The Maryland Department of Natural Resources (DNR) just shared their latest study’s key findings about female striped bass (rockfish) reproduction. These findings could guide fishery managers, in Maryland and coastwide, to give breeding striped bass a fighting chance.

The study looked to find out the age at which female striped bass mature and how many eggs they can produce at each age. That information can help managers target the fish that are most important to protect.

The study, published in Marine and Coastal Fisheries: Dynamics, Management, and Ecosystem Science, determined that half of females reach sexual maturity between ages 5 and 6, and larger, older females produce more eggs per kilogram body mass than smaller, younger females.

“This research demonstrates the importance of protecting the female breeding stock of striped bass, both throughout their life cycle and particularly when they are at large, productive sizes,” said Lynn Fegley, director of DNR’s Fishing and Boating Services. “By protecting large female striped bass, we can help make sure they produce a lot of eggs that will survive better when the environmental conditions are right for successful spawning.”

A 13-year-old female striped bass could produce up to 4 million eggs, the study found. And the heaviest females produced the most eggs. “This means, for example,” DNR says, that during a given season, “a 30-pound striped bass will produce more eggs than two 15-pound striped bass combined.”

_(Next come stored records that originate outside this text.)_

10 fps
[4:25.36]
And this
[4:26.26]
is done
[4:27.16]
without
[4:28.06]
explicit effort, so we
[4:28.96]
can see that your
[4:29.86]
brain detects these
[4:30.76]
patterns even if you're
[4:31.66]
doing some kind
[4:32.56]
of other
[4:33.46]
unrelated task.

DNR and several state and federal agencies teamed up to collect a wide range of striped bass samples throughout the fall and the spring spawning season in the Bay and the Atlantic coast.

How could the DNR biologists tell the age and maturity of the striped bass they sampled? They studied fish ovaries under a microscope to determine maturity level. Oxford Cooperative Laboratory scientists examined the ovaries on slides to see how far along in the egg development process a fish was.

These close-up images show an egg from a functionally mature striped bass (left) and a still-maturing fish that will not spawn this season (right). Image courtesy of DNR.

This research was especially important because the previous estimate of striped bass age at maturity was done back in the 1980s, when the population was considered collapsed.

This new data finds that just a small percentage of females reach maturity by age 4, but about 90 percent do by age 7. And older, larger fish produce disproportionately more eggs.

This research is just one piece of DNR’s monitoring the factors that influence striped bass numbers. The Bay has faced environmental conditions like warm winters and low water flows, contributing to recent spawning challenges. For the last five years, spawning success has been below average in Maryland’s four major spawning rivers. The Atlantic States Marine Fisheries Commission (ASMFC) also determined striped bass were being overfished. They set new management limits in February 2024 to protect the spawning stock going forward.

Those limits have not been popular with the charter fishing industry, especially. Some industry groups are fighting the recently imposed measures with a lawsuit.